Directions:
Line by line, transcribe the data below exactly and pass over the images.

START Data records

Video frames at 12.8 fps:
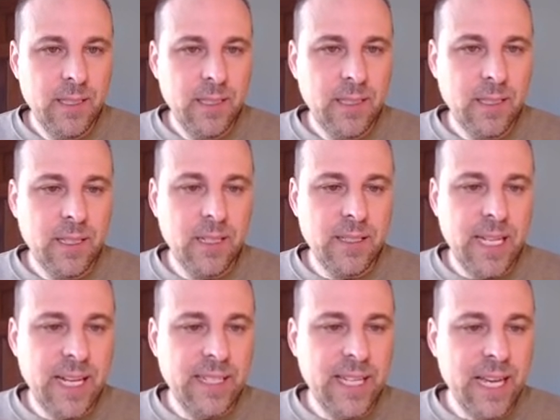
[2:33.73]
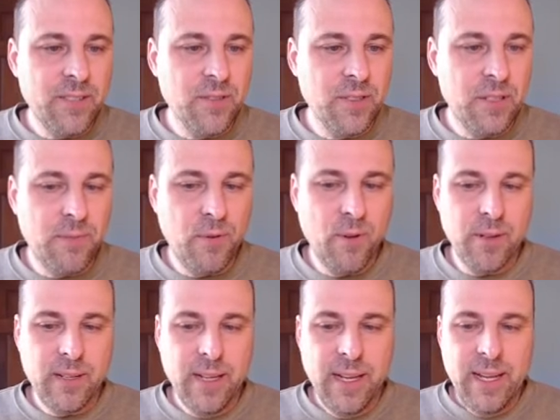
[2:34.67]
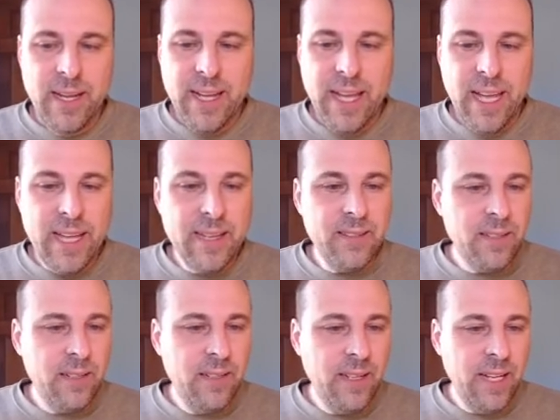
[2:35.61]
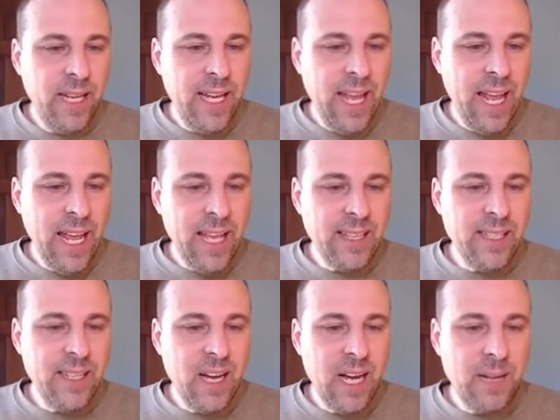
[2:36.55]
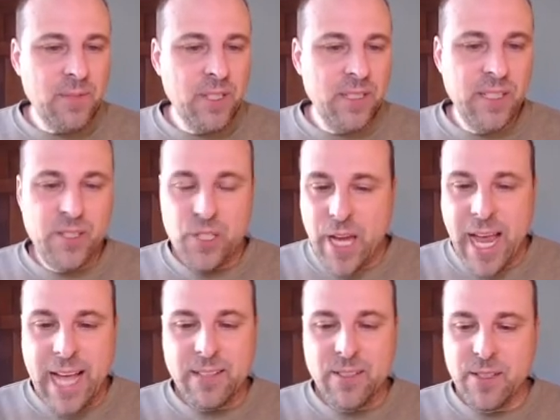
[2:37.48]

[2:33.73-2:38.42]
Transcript: contact Dasher support. And it has an option to chat.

END Data records

Answer area:
Video frames at 12.8 fps:
[2:33.73]
[2:34.67]
[2:35.61]
[2:36.55]
[2:37.48]

[2:33.73-2:38.42]
Transcript: contact Dasher support. And it has an option to chat.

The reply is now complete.